Susan Wright was convicted of first degree murder in 2004 and was sentenced to 25 years in a Texas jail. She stabbed her husband approximately 200 times while he was in asleep in bed giving her the moniker “blue-eyed butcher”. She claimed it was self defense. The prosecution claimed that she had slipped him a mild dose of the date rape drug before bedtime, then tied him to the bed and stabbed him to death. Stories conflicted of why she killed him, the type of person he was or straight malice, etc., but in the end, the blue-eyed butcher apologized to the family for taking her husband’s life. Her sentence was reduced to 20 years.
The relevance of this case is that the appeals court in Texas sent the case back for re-sentencing because the criminal defense attorney erred during the case, specifically the sentencing.

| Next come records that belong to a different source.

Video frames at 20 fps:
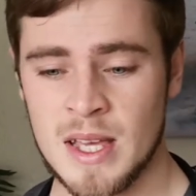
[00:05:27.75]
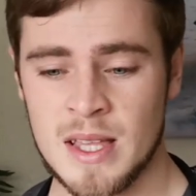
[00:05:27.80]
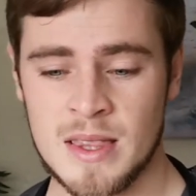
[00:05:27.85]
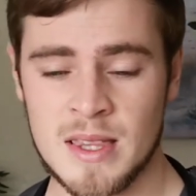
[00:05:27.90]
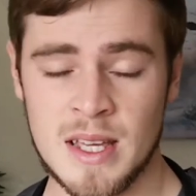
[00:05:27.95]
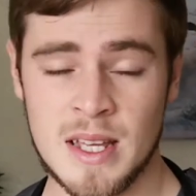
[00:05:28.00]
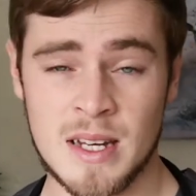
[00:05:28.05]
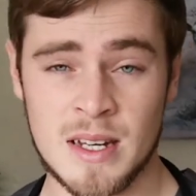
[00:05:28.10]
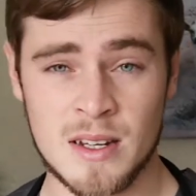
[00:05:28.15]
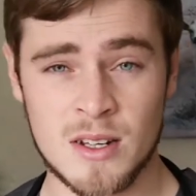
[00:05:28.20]

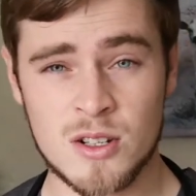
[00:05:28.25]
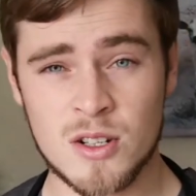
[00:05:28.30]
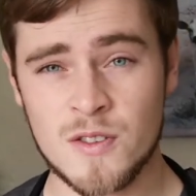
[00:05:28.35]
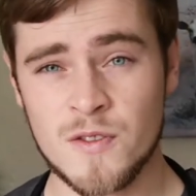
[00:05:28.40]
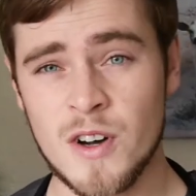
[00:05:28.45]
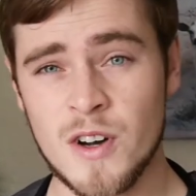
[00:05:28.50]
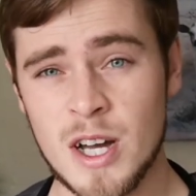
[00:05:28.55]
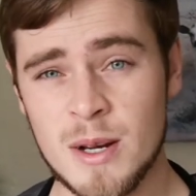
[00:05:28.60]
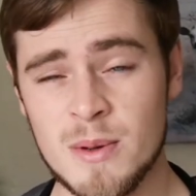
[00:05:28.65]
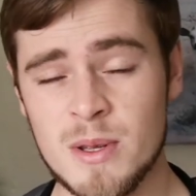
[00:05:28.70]
then
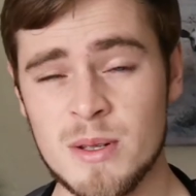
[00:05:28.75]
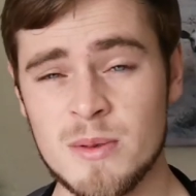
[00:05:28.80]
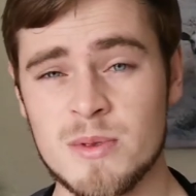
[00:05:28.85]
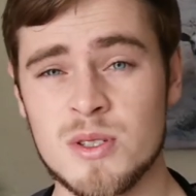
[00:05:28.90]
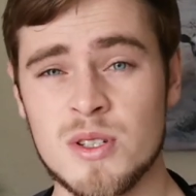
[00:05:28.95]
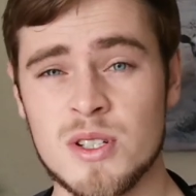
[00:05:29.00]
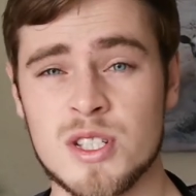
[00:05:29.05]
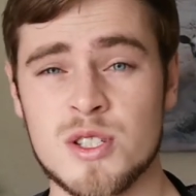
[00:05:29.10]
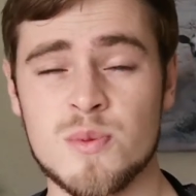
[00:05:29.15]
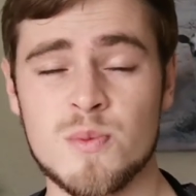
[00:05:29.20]
confine him
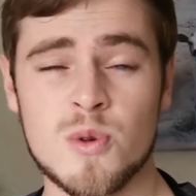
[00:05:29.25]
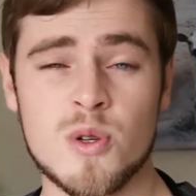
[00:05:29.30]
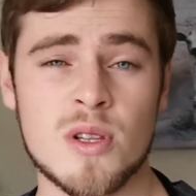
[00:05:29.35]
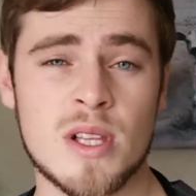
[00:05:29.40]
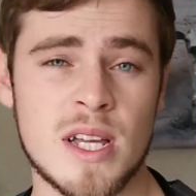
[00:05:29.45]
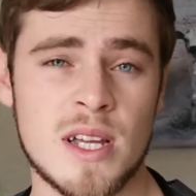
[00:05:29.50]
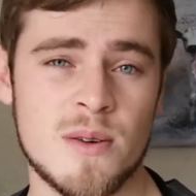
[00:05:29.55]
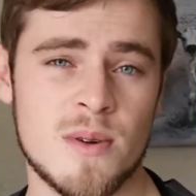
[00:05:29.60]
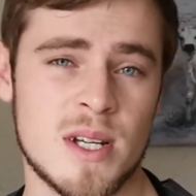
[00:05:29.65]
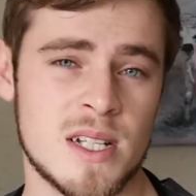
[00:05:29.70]
to a
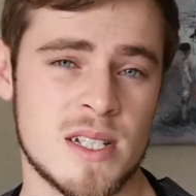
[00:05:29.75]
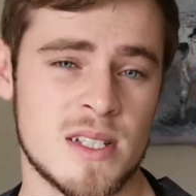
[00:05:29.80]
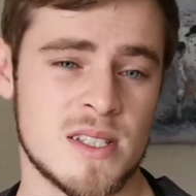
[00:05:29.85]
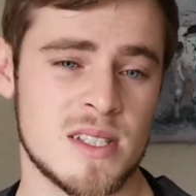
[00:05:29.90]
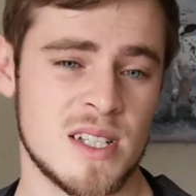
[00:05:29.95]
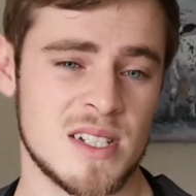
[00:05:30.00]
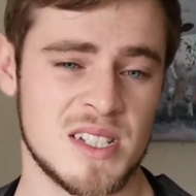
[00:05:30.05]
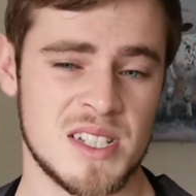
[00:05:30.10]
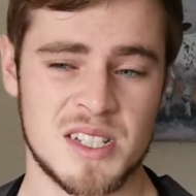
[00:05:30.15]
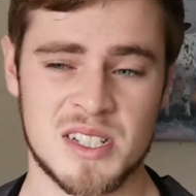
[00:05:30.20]
small area
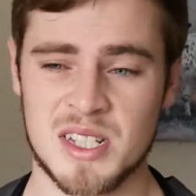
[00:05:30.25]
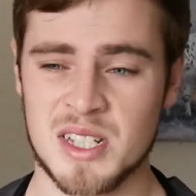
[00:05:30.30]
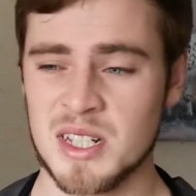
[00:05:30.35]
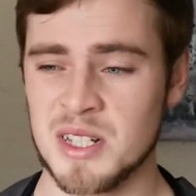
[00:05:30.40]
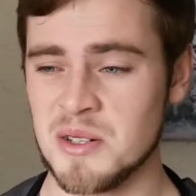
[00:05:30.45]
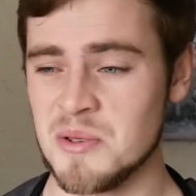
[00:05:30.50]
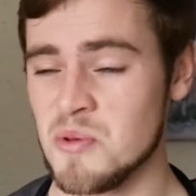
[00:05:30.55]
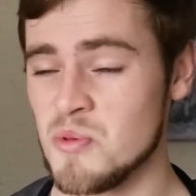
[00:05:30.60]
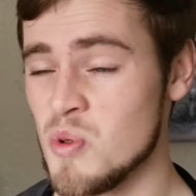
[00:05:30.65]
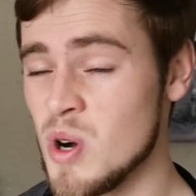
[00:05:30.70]
such as
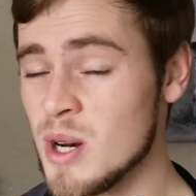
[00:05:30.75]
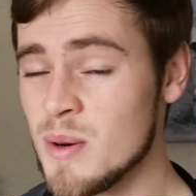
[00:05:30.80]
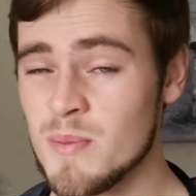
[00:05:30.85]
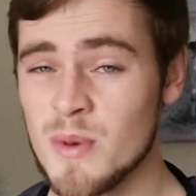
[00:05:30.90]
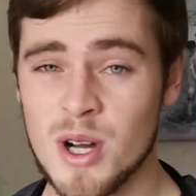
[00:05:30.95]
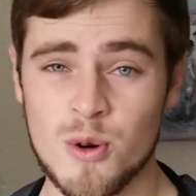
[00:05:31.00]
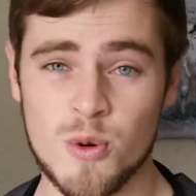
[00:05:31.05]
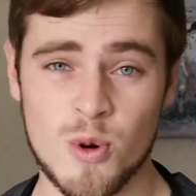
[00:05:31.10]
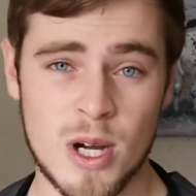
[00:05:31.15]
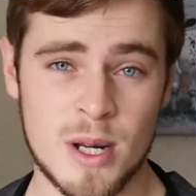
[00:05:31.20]
a
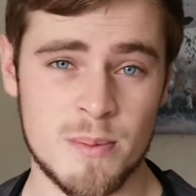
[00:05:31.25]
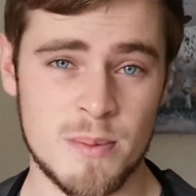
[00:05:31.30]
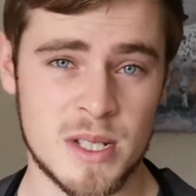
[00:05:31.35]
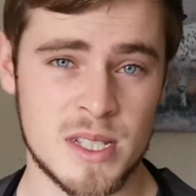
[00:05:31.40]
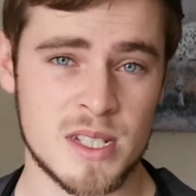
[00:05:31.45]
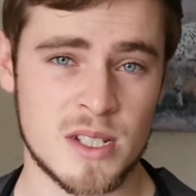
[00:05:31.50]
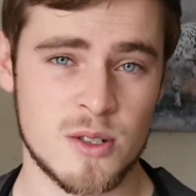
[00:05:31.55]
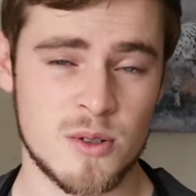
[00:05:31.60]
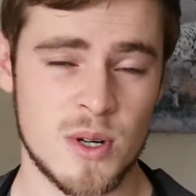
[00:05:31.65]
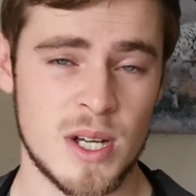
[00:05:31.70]
1x1
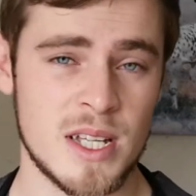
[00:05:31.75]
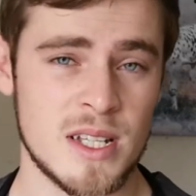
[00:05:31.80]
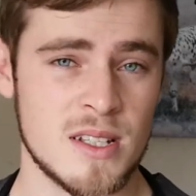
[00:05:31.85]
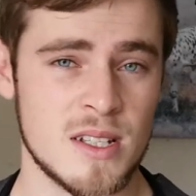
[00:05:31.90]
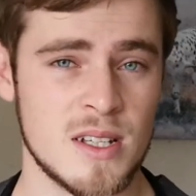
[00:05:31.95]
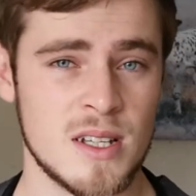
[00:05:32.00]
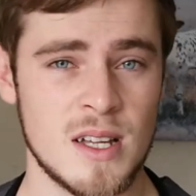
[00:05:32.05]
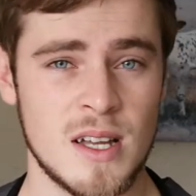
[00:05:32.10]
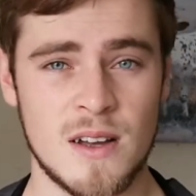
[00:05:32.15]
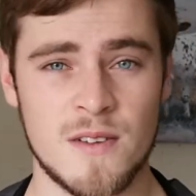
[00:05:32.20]
meter
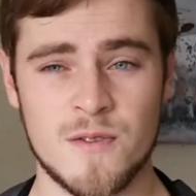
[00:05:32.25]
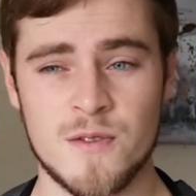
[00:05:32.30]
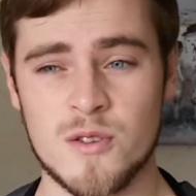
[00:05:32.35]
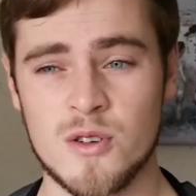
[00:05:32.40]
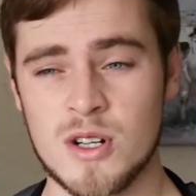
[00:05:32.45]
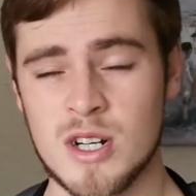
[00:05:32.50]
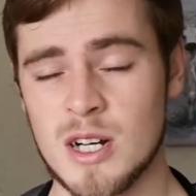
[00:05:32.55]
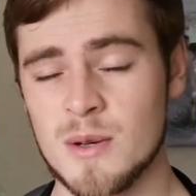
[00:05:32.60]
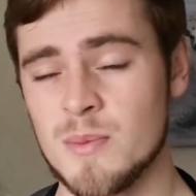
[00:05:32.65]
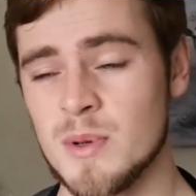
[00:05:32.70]
crate
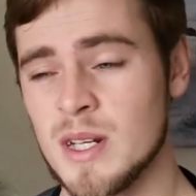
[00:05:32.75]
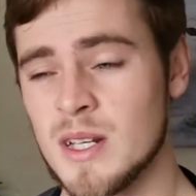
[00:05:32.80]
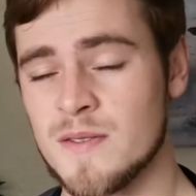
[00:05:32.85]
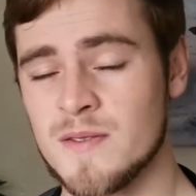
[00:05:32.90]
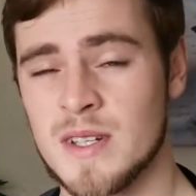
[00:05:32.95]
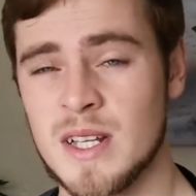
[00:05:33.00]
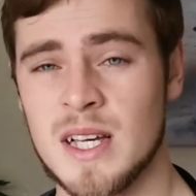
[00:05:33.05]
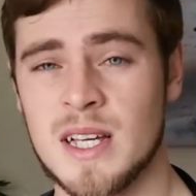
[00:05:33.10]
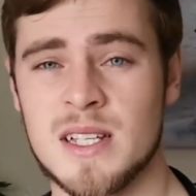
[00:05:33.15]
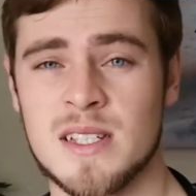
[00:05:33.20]
for a couple
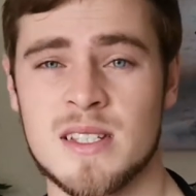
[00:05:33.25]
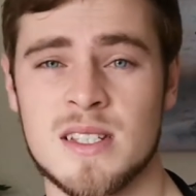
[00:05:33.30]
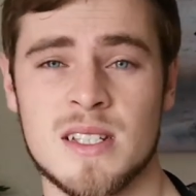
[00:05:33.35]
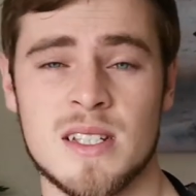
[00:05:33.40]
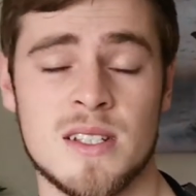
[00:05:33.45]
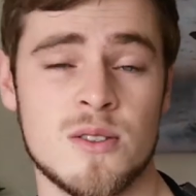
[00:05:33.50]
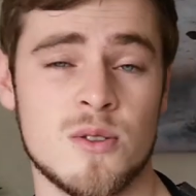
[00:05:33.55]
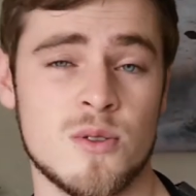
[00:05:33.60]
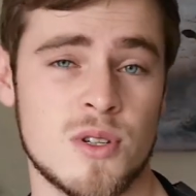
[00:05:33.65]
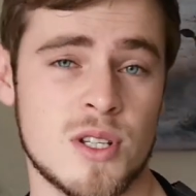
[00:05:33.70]
of days
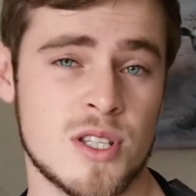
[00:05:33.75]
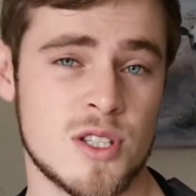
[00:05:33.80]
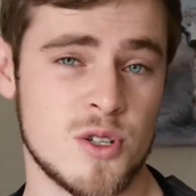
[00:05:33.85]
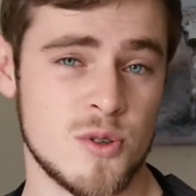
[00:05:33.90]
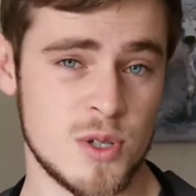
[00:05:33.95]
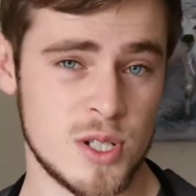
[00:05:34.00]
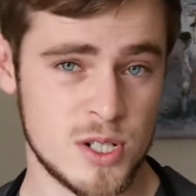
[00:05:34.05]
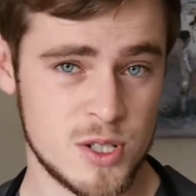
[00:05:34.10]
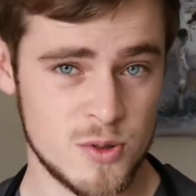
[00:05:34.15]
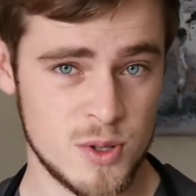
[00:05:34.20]
in order
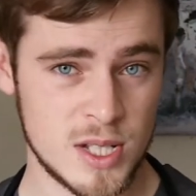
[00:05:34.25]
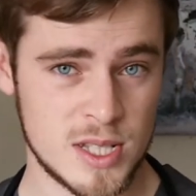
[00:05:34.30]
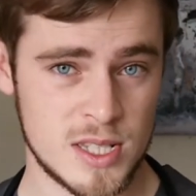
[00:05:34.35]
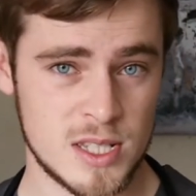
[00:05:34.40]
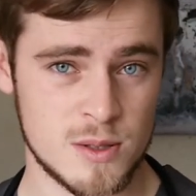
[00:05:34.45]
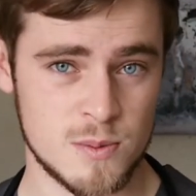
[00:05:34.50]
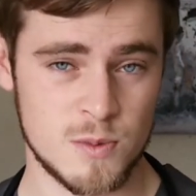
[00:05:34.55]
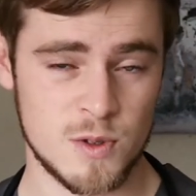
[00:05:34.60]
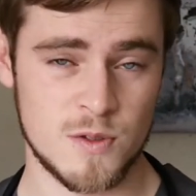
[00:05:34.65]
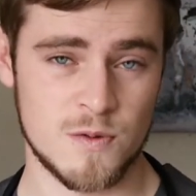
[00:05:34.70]
to restrict
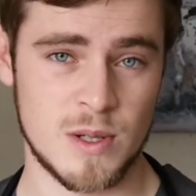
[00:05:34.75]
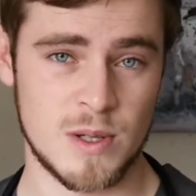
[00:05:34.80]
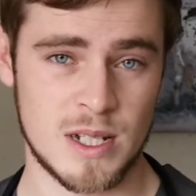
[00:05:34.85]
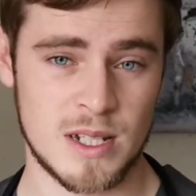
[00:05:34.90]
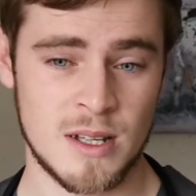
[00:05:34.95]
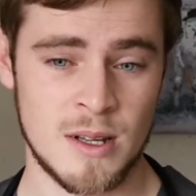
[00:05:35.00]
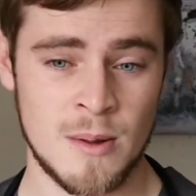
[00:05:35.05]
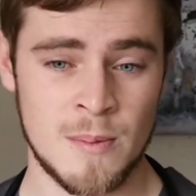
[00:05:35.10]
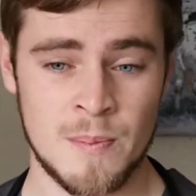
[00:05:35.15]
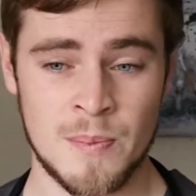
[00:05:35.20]
his
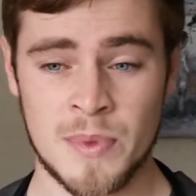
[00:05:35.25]
movement.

In Pennsylvania, we have two types of appeals: direct and pcra (post conviction relief act). In a direct appeal, you appeal the trial itself, that the judge made a mistake or didn’t give you a fair trial, that an error occurred during your case. In a pcra, you can appeal for many reasons, but if the case of the blue-eyed butcher had occurred in Pennsylvania, her claim would have been ineffective assistance of counsel, that her lawyer erred under the pcra. This distinction is important in Pennsylvania, because you cannot exercise your rights under the pcra until you have fully exhausted all of your direct appeal rights, which can take many years.